Muriel watched Ronan turn away from her and head for the door. He was just going to walk away?

“Coward!” she called after him.

He stopped and glanced back at her over one of his broad shoulders. “What?”

“You’re running away again, just like you did when you were a teenager,” she said.

His lips curved into a slight grin and amusement glinted in his dark eyes. “You think I’m running from you?”

“Maybe...”

Or he was running away from what he’d done.
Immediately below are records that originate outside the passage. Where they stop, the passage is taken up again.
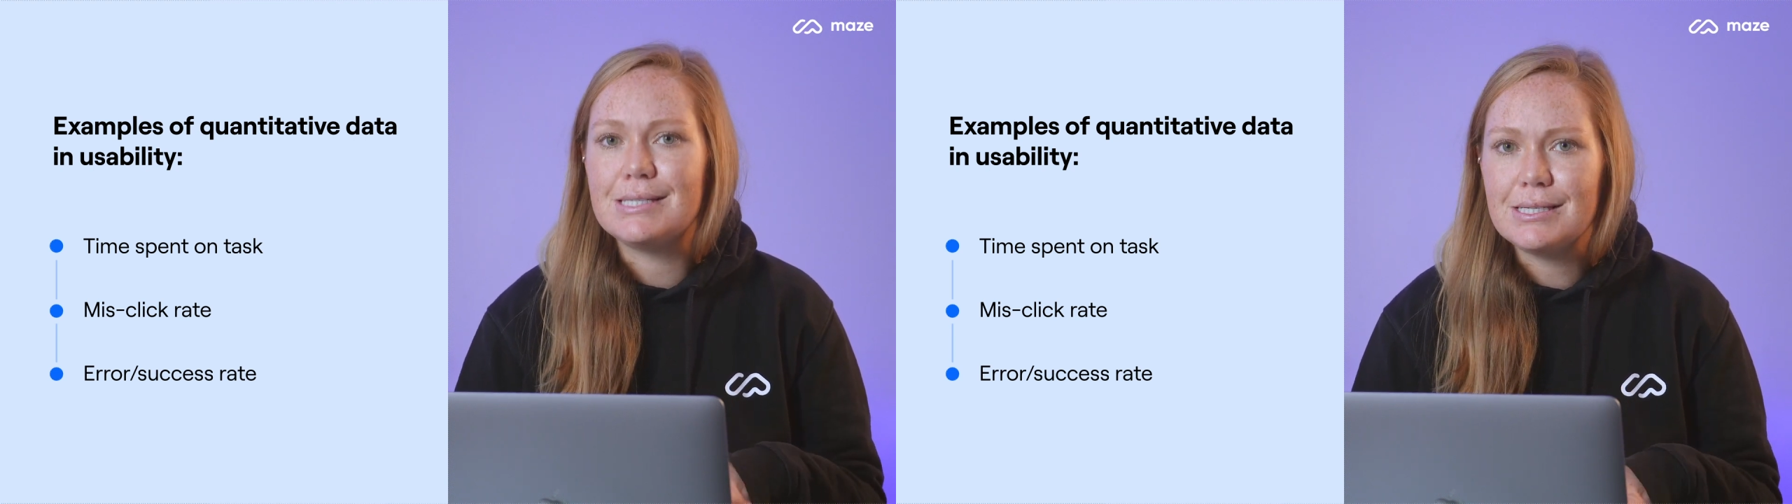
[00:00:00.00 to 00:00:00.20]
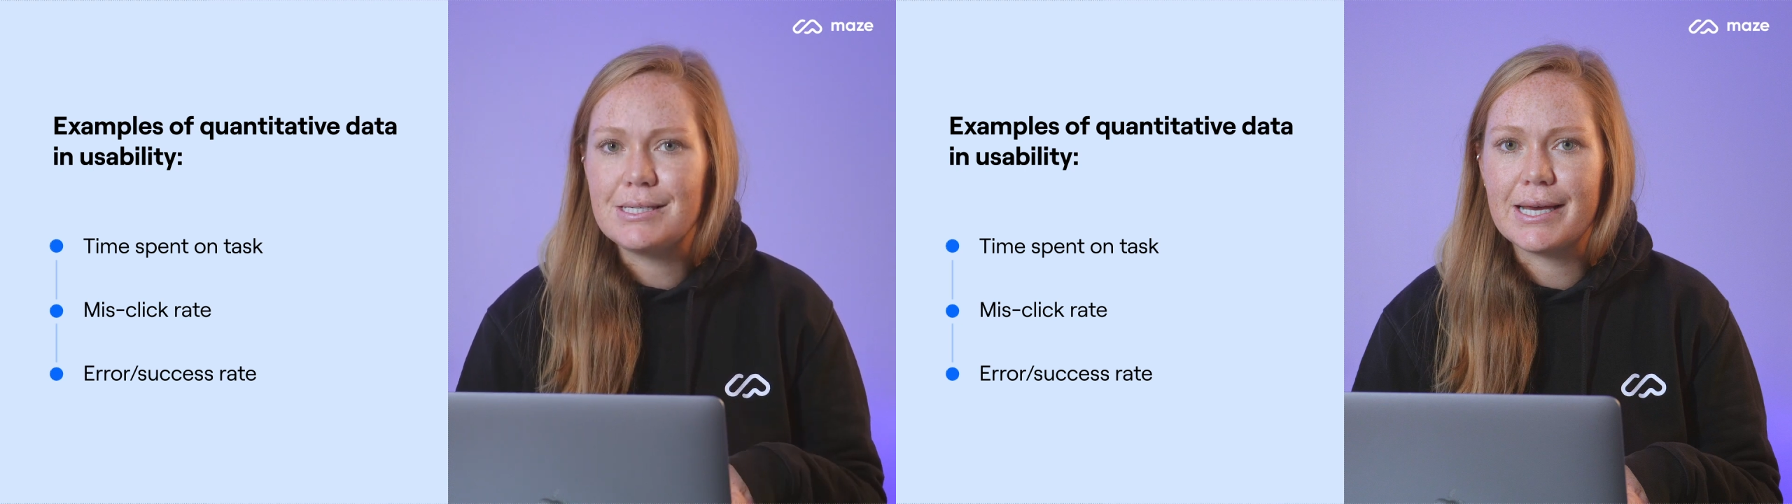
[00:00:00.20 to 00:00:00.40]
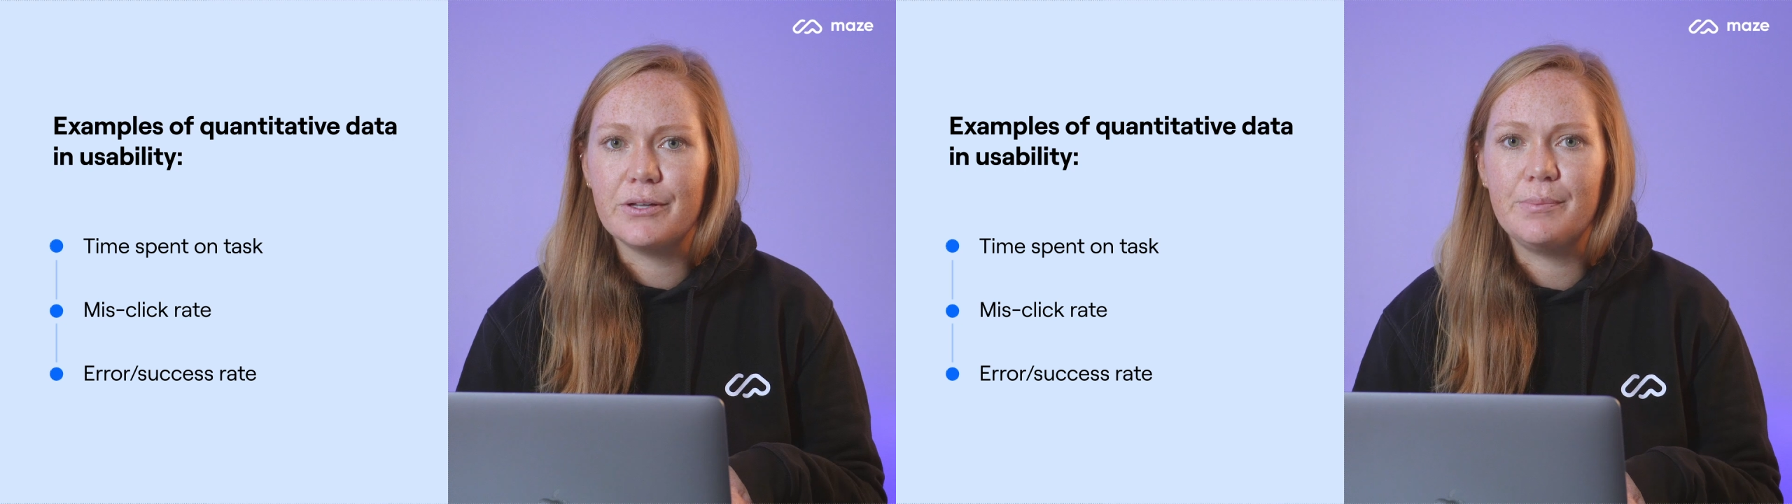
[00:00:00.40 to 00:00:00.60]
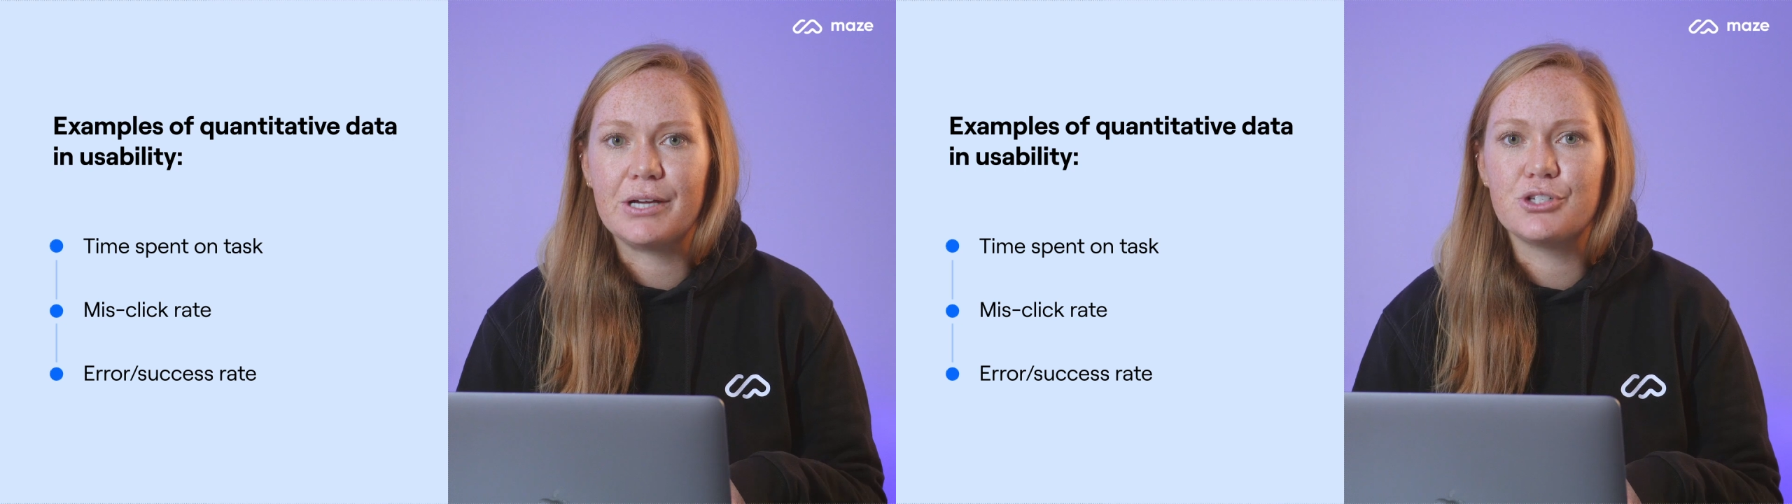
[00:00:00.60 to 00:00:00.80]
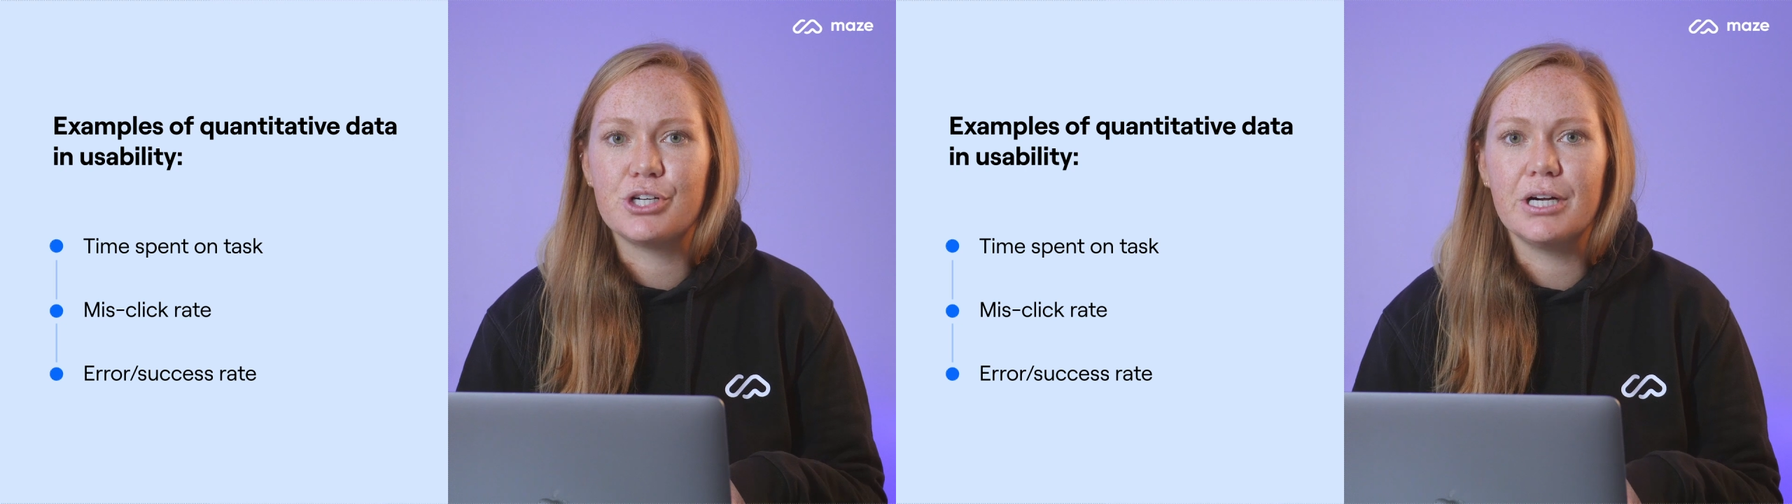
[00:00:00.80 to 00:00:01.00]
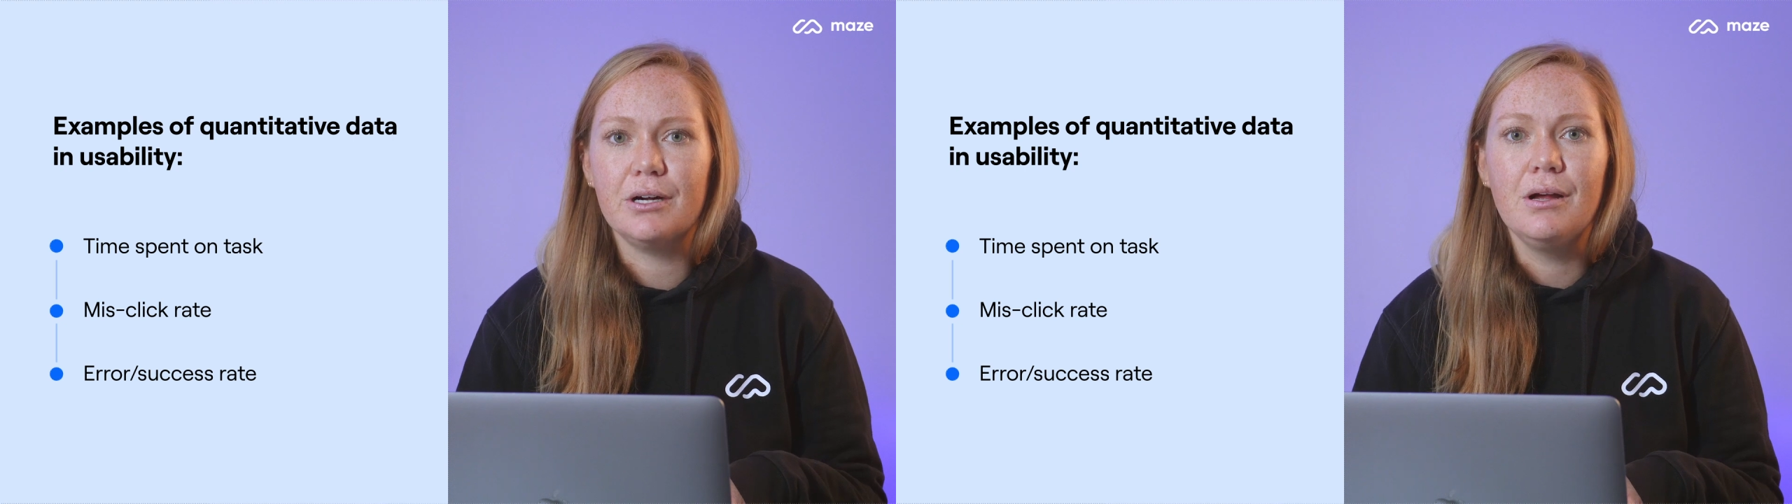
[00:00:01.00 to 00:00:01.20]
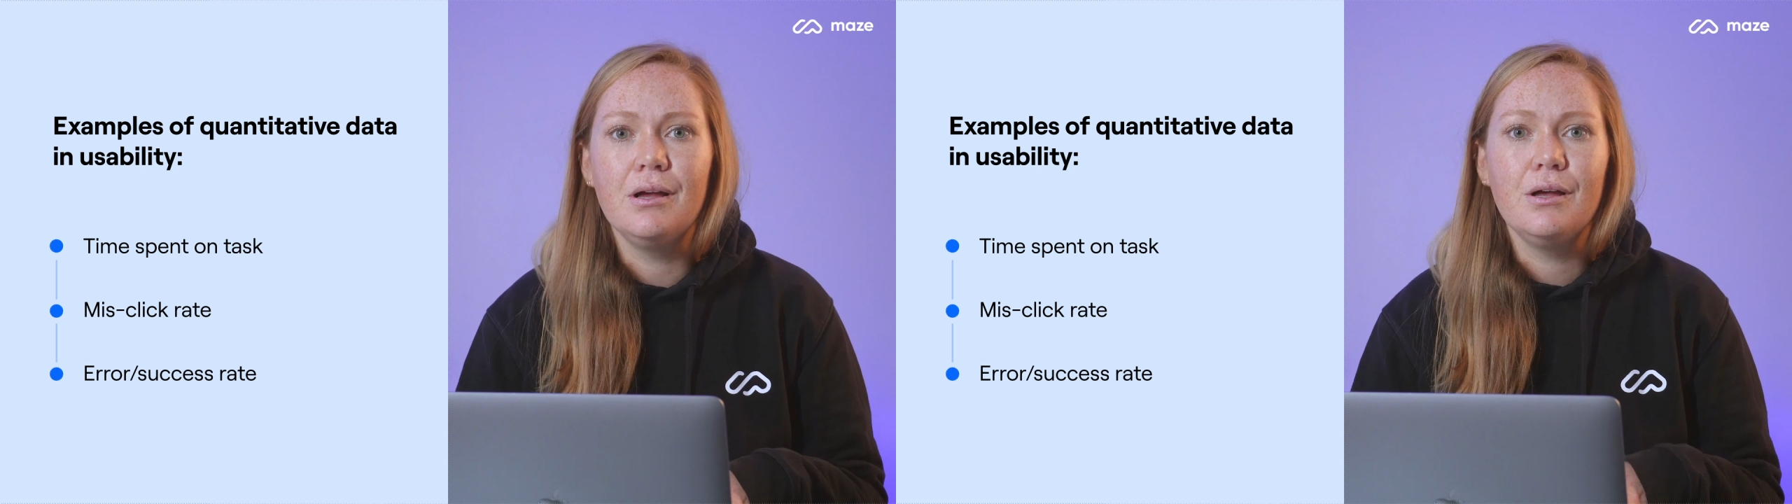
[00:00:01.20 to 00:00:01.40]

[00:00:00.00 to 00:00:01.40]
detailed picture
Or from what he’d admitted to her about his past.

“I didn’t think you wanted me to stay,” he said.

“I shouldn’t have lost my temper like that,” she said.

“You’re a passionate woman.” His dark eyes gleamed with passion of his own.

And Muriel’s heart began to pound fast and furiously. Even as angry as she was with him, she had missed him. Badly. Her body ached with an emptiness only he had been able to fill.